**What this task involves:**
In the listing that follows, locate the line containing "[00:00:01.88]" and the line containing "[00:00:02.76]". Retype exactly those two lines and every line between them, and nothing more.

● ● ●

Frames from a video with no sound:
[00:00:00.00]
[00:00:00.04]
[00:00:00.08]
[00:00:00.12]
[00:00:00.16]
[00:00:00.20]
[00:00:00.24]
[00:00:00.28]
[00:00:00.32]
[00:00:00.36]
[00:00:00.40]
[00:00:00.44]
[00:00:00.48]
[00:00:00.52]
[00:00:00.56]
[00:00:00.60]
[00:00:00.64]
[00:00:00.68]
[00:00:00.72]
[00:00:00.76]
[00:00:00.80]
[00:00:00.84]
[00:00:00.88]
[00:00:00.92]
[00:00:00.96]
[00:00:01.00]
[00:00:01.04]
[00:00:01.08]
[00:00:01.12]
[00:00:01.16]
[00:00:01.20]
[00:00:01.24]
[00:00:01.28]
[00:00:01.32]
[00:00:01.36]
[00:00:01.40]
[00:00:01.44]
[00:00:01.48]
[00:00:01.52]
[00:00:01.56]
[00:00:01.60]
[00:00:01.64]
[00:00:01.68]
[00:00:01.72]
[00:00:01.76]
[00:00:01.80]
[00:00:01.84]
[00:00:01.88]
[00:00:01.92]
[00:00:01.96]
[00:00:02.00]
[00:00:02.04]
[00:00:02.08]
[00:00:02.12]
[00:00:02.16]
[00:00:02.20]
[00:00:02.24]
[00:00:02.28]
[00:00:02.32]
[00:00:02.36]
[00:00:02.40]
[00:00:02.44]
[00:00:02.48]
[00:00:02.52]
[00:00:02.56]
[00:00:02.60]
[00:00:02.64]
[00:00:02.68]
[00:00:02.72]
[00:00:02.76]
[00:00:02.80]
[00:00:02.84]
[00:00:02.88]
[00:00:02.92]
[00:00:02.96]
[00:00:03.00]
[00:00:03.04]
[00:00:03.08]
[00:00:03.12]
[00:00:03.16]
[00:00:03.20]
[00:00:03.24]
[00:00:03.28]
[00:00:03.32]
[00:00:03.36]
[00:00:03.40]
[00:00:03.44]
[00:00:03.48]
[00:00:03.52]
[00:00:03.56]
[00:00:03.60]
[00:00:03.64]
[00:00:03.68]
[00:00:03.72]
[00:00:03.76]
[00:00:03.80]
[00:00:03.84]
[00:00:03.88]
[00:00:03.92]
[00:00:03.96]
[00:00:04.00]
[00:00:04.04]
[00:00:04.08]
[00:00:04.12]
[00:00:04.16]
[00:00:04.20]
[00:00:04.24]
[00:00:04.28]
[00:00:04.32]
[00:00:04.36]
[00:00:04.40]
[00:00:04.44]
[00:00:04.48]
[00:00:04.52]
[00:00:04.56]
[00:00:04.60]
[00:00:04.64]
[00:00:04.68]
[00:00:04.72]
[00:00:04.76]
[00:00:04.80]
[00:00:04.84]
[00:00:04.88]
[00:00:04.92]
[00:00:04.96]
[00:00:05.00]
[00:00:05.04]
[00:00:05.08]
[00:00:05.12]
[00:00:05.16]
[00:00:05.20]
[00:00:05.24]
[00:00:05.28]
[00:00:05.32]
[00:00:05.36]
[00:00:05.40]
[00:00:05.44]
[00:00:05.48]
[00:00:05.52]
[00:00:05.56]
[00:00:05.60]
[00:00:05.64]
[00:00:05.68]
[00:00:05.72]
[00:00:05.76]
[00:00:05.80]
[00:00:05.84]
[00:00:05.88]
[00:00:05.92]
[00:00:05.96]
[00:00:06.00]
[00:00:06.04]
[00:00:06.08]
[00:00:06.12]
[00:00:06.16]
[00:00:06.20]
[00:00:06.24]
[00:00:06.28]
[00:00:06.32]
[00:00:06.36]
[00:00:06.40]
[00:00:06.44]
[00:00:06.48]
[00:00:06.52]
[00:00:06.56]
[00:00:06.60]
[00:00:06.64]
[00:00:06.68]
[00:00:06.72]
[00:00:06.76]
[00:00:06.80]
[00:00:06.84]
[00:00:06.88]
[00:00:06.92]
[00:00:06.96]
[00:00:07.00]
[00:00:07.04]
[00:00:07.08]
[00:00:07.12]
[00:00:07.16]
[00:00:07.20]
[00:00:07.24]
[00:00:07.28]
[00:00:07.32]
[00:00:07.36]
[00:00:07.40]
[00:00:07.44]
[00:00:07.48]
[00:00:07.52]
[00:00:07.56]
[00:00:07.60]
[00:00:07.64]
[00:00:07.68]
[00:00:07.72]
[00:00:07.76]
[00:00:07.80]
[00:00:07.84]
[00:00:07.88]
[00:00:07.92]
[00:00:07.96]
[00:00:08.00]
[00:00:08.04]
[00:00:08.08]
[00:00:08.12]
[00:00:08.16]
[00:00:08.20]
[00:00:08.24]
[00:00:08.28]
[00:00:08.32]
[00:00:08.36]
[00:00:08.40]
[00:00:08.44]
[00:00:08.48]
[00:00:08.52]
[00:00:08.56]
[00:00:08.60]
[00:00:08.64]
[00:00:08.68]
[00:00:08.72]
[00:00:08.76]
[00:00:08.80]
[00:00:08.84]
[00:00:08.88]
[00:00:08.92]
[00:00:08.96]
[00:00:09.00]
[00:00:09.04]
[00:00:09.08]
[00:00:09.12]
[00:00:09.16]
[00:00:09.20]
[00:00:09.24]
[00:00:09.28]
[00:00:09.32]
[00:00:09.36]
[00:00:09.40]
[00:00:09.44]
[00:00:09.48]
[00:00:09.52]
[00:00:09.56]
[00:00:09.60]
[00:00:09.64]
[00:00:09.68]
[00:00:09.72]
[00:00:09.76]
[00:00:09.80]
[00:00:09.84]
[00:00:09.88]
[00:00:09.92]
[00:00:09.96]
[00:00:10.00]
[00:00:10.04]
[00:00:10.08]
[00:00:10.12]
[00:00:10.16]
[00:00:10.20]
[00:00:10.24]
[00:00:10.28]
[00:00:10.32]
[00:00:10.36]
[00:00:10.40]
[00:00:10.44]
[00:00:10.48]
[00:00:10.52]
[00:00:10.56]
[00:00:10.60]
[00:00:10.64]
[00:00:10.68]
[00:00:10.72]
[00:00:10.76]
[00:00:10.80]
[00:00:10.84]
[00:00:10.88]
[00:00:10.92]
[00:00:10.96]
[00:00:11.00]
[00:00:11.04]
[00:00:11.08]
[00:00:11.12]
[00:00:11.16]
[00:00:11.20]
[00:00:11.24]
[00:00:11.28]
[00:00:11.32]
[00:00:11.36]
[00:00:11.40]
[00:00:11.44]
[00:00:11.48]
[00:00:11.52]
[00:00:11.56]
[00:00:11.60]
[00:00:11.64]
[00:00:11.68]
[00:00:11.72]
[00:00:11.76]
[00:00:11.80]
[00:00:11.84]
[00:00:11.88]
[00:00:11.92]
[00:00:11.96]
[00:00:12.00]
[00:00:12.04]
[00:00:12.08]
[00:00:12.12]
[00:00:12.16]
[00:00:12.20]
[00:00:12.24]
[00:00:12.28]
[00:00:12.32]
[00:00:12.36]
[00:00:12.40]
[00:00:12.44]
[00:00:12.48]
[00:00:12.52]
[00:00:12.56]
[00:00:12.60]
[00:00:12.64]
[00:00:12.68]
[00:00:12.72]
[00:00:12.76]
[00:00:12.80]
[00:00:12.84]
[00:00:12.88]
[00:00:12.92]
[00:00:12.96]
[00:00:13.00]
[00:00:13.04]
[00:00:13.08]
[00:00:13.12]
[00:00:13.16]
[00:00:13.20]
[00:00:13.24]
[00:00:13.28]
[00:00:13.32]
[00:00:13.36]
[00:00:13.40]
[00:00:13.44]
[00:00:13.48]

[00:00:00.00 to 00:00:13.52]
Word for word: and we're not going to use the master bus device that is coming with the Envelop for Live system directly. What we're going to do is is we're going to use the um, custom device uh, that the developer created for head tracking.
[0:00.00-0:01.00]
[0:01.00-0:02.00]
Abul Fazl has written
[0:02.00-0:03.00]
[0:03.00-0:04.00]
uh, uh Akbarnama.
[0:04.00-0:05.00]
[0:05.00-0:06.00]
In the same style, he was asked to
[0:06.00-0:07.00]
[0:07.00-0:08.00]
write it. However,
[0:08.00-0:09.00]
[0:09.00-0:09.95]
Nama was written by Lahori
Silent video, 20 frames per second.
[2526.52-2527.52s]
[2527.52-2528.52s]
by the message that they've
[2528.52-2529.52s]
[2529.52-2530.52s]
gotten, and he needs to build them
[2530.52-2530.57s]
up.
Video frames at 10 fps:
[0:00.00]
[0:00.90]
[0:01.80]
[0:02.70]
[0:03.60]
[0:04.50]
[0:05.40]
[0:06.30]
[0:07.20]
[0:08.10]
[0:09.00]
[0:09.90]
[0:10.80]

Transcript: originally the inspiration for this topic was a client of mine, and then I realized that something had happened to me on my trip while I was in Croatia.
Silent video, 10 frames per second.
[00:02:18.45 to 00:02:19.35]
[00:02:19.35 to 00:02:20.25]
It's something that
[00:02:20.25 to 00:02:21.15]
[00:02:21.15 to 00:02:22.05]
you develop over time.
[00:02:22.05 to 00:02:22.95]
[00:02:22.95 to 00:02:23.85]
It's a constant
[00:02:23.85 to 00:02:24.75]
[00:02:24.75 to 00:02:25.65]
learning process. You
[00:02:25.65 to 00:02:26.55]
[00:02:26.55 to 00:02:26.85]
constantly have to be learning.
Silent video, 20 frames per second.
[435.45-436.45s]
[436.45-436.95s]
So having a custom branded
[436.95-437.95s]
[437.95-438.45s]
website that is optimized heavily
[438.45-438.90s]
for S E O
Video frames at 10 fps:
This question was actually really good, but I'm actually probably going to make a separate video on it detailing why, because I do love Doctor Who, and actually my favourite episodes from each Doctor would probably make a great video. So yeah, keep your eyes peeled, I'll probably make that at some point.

● ● ●

**Task response:**
[00:00:01.88]
[00:00:01.92]
[00:00:01.96]
[00:00:02.00]
[00:00:02.04]
[00:00:02.08]
[00:00:02.12]
[00:00:02.16]
[00:00:02.20]
[00:00:02.24]
[00:00:02.28]
[00:00:02.32]
[00:00:02.36]
[00:00:02.40]
[00:00:02.44]
[00:00:02.48]
[00:00:02.52]
[00:00:02.56]
[00:00:02.60]
[00:00:02.64]
[00:00:02.68]
[00:00:02.72]
[00:00:02.76]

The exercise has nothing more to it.